- Also known as: Josh Brown
- Born: 1976 (age 49–50)
- Origin: Jackson, Tennessee
- Genres: Christian rock, hard rock
- Years active: 1993–present

= Josh Brown (musician) =

American singer (born 1976)

Joshua Brown (born 1976) is an American singer who is best known as the lead vocalist of Christian rock band Day of Fire. He was also the original lead vocalist of Full Devil Jacket and was a featured vocalist on Fireflight's hit song "You Decide" from their album The Healing of Harms.

==Biography==

===Early life and Full Devil Jacket===
Josh Brown wanted to be a rock-star at a very early age. He began songwriting at the age of 14, forming a band called Sludge. At the age of 15 he was already partying, doing drugs, and drinking heavily. He started a new heavy metal band called the Voodoo Hippies in 1993 (they changed their to name to Full Devil Jacket in 1995 after discovering a Detroit band already had that name).

In late 1998 the band signed to Island/Def Jam Records after playing in the Tampa, FL area. They were on tour with bands such as Creed, Nickelback, and Type O Negative, playing at Woodstock '99. Shortly afterwards they released their EP "A Wax Box...". On March 7, 2000 the band released their debut album "Full Devil Jacket" which has 11 tracks. They were featured in the Tattoo the Earth tour with many bands such as Mudvayne, Slipknot, Sepultura, Slayer, and Coal Chamber with Metallica headlining one show. Their song "Wanna Be Martyr" was put on the Scream 3 soundtrack in 2000, while "Green Iron Fist" (released April 2000) made MTV's Heavy Metal 2000.

While on tour with Creed in 2000, Brown suffered a severe heroin overdose and nearly died. Many believe this was when he started to turn his life around through rehab and prayer.

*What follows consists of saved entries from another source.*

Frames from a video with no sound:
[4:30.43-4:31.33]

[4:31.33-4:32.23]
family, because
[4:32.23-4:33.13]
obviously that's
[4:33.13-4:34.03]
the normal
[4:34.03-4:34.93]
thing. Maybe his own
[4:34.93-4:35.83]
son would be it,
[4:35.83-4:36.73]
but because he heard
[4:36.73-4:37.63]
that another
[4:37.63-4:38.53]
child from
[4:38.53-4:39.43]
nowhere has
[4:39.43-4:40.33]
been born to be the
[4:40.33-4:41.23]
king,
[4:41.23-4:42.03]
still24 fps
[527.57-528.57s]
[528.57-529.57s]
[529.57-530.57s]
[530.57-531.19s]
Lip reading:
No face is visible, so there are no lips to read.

In March 2001 the band was scheduled to fly to L.A. to start recording their second album. During the writing of the second album, Brown officially returned to his faith in God, said he felt "no peace" in making the second album and left the band. He had a nervous breakdown and was unable to write or sing. The album was unfinished and remains unreleased to this day. Once Brown announced he was leaving, Michael Reaves also decided to leave. The band was supposed to go back on tour in September/October 2001. Some projects the band was working on at the time included "Shelter", "Superdysfunctional Hero", "All Apologies", "Bottle", and "Black Days".

In 2010, Brown and Full Devil Jacket played several reunion shows to raise money for guitarist Michael Reaves, who was battling prostate cancer. He died in 2011 at the age of 52.

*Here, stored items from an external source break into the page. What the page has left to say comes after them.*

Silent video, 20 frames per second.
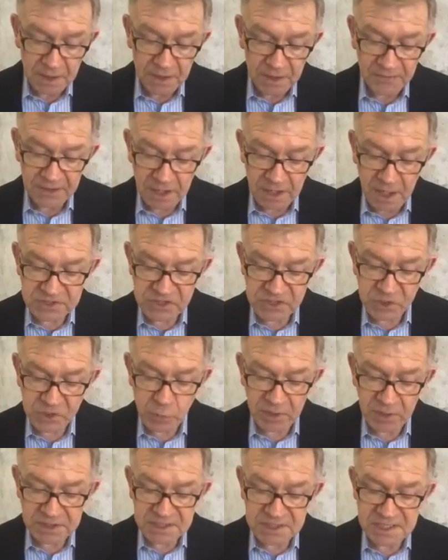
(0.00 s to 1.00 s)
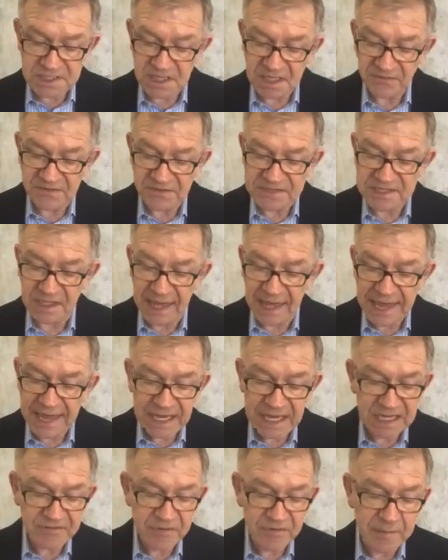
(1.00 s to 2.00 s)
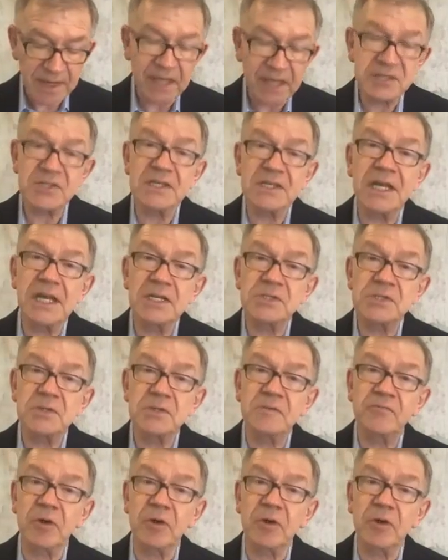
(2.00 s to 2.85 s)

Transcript: The consequences of this lack of imagination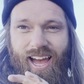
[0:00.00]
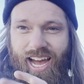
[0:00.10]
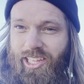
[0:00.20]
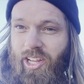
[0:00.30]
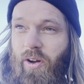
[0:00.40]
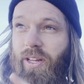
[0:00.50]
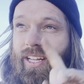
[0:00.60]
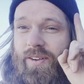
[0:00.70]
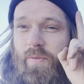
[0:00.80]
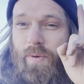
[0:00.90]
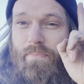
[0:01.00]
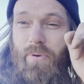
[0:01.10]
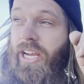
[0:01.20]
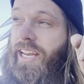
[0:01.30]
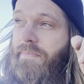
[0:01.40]
unloaded. We're
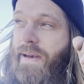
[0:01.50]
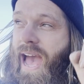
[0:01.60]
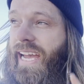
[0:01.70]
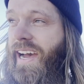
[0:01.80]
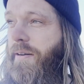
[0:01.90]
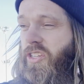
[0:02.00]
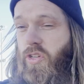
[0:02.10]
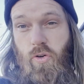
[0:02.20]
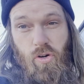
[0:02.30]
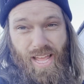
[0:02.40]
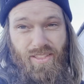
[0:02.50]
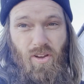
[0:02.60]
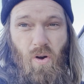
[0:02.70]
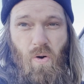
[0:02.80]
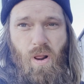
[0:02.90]
booking it back up to
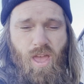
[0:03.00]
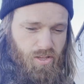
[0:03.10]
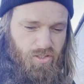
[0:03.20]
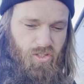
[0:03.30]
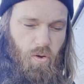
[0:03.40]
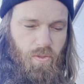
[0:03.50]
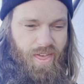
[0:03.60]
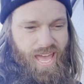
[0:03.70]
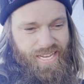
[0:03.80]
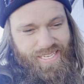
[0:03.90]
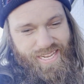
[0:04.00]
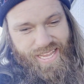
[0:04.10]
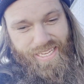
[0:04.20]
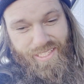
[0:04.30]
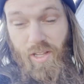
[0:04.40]
Raton so that
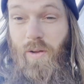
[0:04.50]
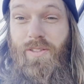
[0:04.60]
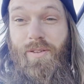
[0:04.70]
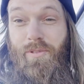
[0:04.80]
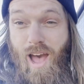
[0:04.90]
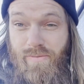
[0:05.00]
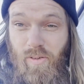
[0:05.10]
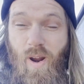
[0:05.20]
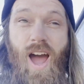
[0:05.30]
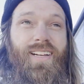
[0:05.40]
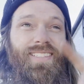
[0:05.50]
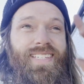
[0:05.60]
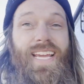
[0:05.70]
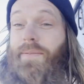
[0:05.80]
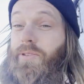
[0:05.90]
I can load some lava rock to
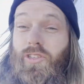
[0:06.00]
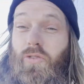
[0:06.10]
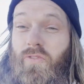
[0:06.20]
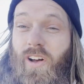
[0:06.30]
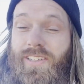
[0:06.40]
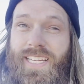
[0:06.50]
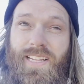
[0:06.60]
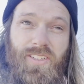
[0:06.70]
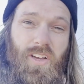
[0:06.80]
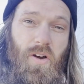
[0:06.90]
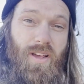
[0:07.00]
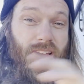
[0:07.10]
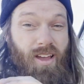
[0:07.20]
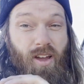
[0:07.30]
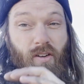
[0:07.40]
take up to Sioux Falls, South
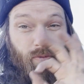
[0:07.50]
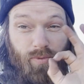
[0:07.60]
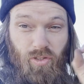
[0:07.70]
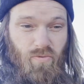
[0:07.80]
Dakota. From Sioux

On January 14, 2015 it was announced that F.D.J. signed a worldwide deal with eOne Music with plans on releasing a brand new LP later this year. Valley of Bones would soon be revealed to be the name of the album and 1st single to be released on March 31, 2015 according to the leading rock news outlet LoudWire. The album, released March 31, contains 10 new songs and feature cover art of a painting by singer Josh Brown.

===Day of Fire===

Brown eventually formed a new band, Day of Fire with guitarist Gregg Hionis and they began working on their first album. For the second album they added Joe Pangallo on guitar, with brother Chris Pangallo on bass and Zach Simms on drums. In 2004 they released their debut album "Day of Fire". Their debut won a Dove Award for Rock Album of the Year and was nominated for a Grammy Award.

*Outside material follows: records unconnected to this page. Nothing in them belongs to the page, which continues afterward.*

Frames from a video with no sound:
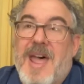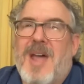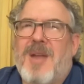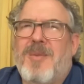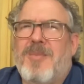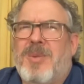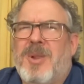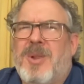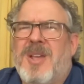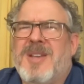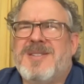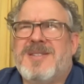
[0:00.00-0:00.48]

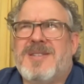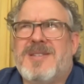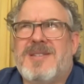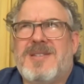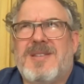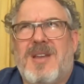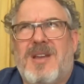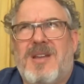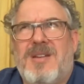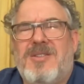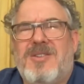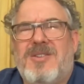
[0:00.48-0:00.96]
plus
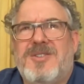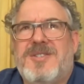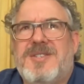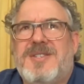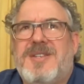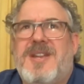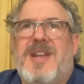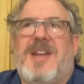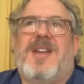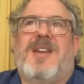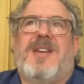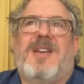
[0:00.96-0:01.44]

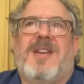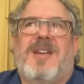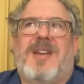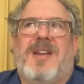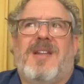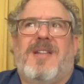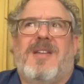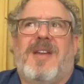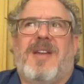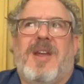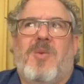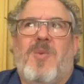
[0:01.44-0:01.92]

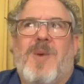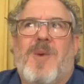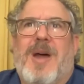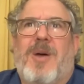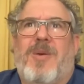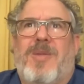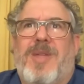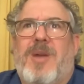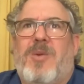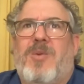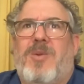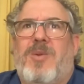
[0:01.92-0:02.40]
understanding like,
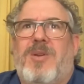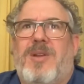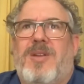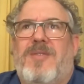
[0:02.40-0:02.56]
wow, that would,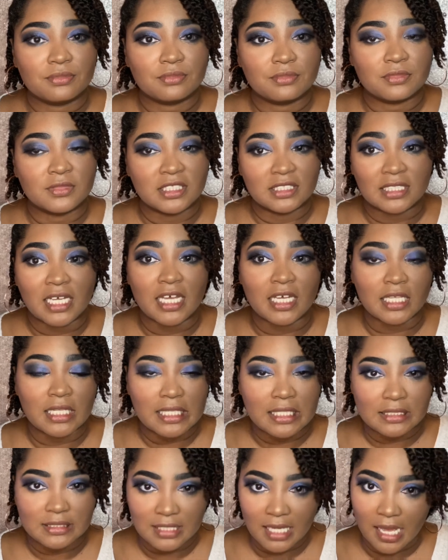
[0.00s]

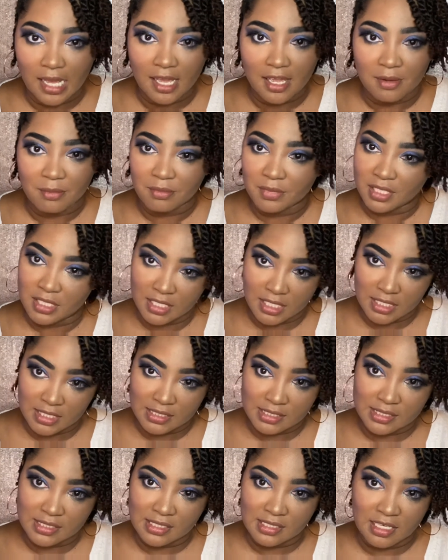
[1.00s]
detangling time, because
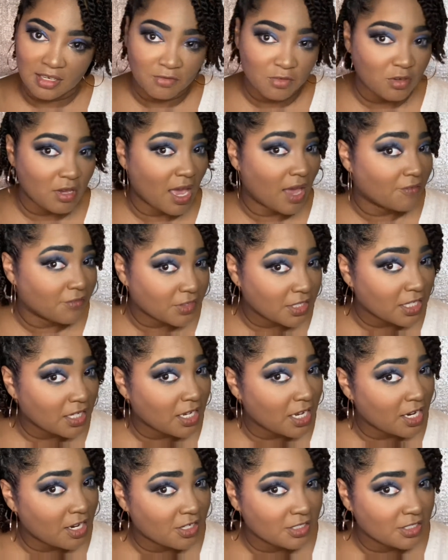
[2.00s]
if you have thick hair,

The band recently released their third album, "Losing All", on the Razor & Tie label.

Some former members of Full Devil Jacket had formed a band called Waxbox but were short-lived and never released an album.

==Collaborations==
While a member of Day of Fire, Brown was featured on Fireflight's debut single "You Decide". The song was the top request at TVU music television in August 2006. It was the second most played song on Christian Rock radio stations according to the September 1, 2006 R&R magazine airplay chart, #11 on the R&R Christian Hit Radio charts on October 23, 2006, and #1 on the Christian Radio Weekly chart. On Billboard's chart, it peaked at #27 on the Hot Christian Singles chart and it finished in the Top 25 of 2006 for the network radio station Air1.

He also co-wrote a song with Chris Daughtry for Daughtry's album Leave This Town.